WHAT TO PRODUCE
Return each line of the entries that holds the string "from".

DATA SECTION
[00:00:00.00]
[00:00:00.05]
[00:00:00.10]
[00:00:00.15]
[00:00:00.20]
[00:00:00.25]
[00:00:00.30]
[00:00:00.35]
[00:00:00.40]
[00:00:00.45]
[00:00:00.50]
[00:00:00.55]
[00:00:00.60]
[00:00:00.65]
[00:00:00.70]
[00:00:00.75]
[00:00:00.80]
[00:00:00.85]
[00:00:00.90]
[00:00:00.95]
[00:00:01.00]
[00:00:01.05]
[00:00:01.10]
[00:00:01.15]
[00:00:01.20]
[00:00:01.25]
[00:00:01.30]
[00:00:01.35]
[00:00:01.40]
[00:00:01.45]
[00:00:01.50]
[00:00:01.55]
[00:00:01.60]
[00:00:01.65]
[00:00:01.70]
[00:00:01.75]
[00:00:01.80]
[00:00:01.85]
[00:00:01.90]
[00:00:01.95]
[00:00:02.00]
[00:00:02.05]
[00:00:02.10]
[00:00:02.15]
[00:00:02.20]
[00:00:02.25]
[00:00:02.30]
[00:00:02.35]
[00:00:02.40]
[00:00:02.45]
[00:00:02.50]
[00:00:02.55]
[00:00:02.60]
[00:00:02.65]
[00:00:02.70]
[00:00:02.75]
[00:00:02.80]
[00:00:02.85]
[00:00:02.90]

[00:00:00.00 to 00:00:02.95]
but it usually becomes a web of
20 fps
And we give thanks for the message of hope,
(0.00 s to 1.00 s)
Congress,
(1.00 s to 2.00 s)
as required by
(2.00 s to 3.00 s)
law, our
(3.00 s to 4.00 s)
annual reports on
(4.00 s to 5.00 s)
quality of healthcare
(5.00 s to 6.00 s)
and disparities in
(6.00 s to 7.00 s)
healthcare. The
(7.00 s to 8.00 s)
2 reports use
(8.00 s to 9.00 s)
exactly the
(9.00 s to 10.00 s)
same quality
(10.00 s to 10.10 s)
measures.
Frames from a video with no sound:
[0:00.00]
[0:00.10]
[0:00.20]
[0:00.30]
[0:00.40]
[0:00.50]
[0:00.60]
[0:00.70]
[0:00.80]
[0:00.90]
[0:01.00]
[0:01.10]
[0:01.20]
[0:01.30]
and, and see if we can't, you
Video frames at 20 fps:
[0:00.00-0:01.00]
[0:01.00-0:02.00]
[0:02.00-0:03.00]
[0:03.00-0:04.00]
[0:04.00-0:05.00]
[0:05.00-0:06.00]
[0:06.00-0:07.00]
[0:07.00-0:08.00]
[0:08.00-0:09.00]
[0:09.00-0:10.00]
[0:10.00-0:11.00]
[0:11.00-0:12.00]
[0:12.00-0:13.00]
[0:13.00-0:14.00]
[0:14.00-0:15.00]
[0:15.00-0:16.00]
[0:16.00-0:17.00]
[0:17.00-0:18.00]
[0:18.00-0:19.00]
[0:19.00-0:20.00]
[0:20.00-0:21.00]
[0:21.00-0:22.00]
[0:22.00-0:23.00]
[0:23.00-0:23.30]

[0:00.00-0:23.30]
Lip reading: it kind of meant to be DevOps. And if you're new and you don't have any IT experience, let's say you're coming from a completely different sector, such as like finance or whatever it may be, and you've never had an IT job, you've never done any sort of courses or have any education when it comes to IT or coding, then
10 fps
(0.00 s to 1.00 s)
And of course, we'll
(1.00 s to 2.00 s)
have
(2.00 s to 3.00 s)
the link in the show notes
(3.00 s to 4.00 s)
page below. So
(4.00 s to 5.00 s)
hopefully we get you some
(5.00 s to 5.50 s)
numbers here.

EXERCISE OUTPUT
Frames from a video with no sound:
Lip reading: it kind of meant to be DevOps. And if you're new and you don't have any IT experience, let's say you're coming from a completely different sector, such as like finance or whatever it may be, and you've never had an IT job, you've never done any sort of courses or have any education when it comes to IT or coding, then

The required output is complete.